▶ TASK PROMPT:
The lines from the start of the records below through the line containing "[0:08.10-0:08.90]" are to be copied exactly, both ends included, with nothing added.

▶ RECORDS TO USE:
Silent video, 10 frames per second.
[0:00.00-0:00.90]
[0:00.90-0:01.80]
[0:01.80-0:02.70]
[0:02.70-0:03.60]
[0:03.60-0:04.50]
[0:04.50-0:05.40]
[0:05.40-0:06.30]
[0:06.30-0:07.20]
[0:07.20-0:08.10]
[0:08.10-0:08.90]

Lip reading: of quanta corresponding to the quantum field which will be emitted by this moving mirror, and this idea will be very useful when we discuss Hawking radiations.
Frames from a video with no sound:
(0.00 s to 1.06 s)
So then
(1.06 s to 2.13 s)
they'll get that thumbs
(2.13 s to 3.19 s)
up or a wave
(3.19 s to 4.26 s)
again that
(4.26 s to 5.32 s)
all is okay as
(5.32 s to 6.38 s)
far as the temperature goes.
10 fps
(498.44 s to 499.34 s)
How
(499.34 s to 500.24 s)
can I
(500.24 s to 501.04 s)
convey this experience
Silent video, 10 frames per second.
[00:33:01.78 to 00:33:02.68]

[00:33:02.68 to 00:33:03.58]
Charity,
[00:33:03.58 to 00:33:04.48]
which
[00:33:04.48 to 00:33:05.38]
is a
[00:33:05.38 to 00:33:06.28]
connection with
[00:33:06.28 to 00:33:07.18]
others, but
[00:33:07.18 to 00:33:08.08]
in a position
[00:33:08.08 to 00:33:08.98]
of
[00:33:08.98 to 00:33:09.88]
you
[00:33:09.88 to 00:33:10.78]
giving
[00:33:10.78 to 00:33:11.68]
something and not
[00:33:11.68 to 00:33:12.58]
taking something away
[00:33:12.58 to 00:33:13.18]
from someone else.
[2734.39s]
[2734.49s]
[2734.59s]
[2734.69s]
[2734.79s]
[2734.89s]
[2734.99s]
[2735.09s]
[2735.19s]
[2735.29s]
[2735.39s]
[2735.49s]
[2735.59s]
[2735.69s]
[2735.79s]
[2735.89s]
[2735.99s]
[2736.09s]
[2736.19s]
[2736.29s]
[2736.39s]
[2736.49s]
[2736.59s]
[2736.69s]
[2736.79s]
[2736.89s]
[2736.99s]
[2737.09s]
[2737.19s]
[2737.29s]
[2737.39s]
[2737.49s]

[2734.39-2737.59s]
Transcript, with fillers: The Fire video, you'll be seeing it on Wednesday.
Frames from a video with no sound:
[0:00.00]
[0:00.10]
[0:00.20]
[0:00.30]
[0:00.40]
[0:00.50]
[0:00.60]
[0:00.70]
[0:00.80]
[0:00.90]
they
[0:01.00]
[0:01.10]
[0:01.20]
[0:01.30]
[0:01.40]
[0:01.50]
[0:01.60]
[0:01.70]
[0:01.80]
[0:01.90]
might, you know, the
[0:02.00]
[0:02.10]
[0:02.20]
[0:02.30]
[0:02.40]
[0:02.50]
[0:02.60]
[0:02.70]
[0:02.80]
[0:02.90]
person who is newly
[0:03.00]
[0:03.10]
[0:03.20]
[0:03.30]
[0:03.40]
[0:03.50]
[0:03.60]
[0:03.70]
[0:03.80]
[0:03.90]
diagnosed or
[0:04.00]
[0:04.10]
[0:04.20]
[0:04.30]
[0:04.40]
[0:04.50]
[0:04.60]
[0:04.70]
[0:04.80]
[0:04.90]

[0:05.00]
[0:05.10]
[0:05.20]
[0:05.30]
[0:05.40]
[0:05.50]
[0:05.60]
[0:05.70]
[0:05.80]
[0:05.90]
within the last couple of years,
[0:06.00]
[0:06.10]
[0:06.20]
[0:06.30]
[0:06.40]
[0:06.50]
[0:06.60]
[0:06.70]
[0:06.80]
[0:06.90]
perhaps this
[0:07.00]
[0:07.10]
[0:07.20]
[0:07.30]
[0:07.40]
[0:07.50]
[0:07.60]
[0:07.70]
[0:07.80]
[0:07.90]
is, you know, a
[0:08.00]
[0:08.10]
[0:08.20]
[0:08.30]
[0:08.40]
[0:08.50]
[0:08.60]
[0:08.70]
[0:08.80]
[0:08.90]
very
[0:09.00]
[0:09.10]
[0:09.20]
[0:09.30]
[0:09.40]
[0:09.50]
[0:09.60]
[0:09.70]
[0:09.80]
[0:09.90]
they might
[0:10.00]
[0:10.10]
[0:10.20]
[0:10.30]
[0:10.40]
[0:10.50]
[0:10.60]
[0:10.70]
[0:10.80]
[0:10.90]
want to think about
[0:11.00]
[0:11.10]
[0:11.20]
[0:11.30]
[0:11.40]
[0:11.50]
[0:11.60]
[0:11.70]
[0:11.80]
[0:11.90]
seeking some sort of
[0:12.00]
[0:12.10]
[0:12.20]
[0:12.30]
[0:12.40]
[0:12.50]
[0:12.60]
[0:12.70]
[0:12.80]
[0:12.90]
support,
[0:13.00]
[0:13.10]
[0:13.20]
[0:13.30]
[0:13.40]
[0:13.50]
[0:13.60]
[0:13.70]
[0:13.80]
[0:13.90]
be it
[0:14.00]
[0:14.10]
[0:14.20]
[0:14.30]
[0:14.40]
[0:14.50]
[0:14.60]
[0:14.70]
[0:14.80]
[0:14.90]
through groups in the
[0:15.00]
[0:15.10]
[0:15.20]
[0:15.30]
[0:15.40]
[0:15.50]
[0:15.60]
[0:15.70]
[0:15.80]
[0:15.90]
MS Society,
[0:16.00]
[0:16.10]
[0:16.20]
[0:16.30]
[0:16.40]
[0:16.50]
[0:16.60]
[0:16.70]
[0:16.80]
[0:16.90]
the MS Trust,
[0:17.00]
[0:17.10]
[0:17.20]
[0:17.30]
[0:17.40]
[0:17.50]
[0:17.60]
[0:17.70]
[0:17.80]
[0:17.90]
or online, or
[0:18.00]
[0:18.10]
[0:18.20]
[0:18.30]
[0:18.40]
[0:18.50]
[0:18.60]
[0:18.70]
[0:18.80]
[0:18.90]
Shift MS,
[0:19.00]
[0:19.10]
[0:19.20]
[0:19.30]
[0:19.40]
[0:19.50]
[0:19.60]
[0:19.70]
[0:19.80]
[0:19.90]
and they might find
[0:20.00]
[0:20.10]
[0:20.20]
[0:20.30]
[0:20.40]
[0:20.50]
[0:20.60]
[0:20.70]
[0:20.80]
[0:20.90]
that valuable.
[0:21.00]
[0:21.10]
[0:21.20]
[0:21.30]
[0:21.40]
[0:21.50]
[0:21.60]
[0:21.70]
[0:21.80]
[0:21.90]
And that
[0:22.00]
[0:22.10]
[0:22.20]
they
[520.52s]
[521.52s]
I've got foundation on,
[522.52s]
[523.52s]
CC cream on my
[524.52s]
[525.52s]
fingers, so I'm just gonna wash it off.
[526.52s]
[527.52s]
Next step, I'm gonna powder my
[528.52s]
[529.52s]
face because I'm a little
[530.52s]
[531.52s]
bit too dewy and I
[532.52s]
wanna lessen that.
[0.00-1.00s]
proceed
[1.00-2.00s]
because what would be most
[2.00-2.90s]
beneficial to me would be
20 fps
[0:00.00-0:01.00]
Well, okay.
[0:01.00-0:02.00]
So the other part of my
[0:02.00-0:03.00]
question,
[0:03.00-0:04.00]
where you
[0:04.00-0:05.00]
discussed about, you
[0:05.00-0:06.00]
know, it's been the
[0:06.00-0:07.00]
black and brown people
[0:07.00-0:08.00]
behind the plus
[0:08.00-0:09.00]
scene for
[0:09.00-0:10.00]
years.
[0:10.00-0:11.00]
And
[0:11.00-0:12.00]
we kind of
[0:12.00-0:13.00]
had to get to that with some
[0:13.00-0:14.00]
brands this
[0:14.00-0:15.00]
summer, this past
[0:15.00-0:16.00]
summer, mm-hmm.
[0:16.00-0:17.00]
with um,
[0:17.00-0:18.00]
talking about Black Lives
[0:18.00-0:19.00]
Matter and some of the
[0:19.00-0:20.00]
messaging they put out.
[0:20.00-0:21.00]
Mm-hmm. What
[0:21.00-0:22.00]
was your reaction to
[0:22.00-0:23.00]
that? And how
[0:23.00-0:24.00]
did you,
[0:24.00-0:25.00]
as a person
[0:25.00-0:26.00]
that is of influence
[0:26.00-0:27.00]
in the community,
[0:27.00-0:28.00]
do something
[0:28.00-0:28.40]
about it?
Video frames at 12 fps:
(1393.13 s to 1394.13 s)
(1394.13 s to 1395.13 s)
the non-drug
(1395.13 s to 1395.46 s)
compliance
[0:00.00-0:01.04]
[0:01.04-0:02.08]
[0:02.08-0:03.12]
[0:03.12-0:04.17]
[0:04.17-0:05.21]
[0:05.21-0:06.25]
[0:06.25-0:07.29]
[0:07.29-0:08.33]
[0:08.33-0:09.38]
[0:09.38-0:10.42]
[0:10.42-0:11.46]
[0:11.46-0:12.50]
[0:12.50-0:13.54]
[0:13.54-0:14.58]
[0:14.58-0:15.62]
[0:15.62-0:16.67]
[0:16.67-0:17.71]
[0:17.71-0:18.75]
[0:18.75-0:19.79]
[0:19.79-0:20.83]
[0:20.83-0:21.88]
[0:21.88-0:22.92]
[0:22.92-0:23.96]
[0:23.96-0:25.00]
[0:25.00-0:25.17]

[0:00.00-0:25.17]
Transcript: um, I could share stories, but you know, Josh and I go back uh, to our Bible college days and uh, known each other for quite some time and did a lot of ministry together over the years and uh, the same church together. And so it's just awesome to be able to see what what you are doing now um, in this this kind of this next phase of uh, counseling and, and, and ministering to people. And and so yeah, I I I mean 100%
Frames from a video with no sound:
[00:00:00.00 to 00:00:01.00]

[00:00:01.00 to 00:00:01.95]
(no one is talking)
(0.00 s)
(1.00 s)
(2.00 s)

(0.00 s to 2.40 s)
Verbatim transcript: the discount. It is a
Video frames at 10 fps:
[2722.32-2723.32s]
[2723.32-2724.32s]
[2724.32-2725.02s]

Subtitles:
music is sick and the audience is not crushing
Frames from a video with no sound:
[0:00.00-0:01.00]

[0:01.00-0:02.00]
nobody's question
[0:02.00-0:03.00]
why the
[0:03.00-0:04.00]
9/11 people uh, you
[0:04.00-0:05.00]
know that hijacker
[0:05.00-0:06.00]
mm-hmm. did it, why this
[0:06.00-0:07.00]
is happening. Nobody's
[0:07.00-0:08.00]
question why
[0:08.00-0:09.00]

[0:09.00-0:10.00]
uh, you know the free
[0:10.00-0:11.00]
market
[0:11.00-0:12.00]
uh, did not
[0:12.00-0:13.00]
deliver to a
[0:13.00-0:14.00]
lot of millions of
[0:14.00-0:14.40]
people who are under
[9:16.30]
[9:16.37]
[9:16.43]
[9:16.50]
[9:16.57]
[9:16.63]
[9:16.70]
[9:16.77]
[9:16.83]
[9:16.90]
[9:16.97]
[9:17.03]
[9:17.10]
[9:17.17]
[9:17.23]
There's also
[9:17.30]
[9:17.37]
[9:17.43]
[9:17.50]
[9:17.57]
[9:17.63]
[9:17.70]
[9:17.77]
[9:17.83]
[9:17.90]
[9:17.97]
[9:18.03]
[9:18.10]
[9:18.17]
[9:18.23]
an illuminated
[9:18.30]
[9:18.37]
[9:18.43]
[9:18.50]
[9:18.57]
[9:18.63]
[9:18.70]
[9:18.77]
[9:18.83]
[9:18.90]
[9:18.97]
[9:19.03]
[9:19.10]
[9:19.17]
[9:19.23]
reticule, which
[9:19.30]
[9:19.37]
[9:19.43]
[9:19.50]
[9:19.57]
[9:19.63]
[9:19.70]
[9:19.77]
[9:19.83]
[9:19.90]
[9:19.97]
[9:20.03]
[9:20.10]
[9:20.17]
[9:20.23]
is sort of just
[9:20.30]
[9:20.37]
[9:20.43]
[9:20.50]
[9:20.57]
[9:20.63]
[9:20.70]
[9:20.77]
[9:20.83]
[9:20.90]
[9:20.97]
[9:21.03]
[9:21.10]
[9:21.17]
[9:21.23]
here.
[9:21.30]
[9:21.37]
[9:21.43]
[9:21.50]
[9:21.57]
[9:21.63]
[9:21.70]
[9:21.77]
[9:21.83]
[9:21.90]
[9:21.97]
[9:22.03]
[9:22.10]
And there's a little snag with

▶ WRITTEN SOLUTION:
Silent video, 10 frames per second.
[0:00.00-0:00.90]
[0:00.90-0:01.80]
[0:01.80-0:02.70]
[0:02.70-0:03.60]
[0:03.60-0:04.50]
[0:04.50-0:05.40]
[0:05.40-0:06.30]
[0:06.30-0:07.20]
[0:07.20-0:08.10]
[0:08.10-0:08.90]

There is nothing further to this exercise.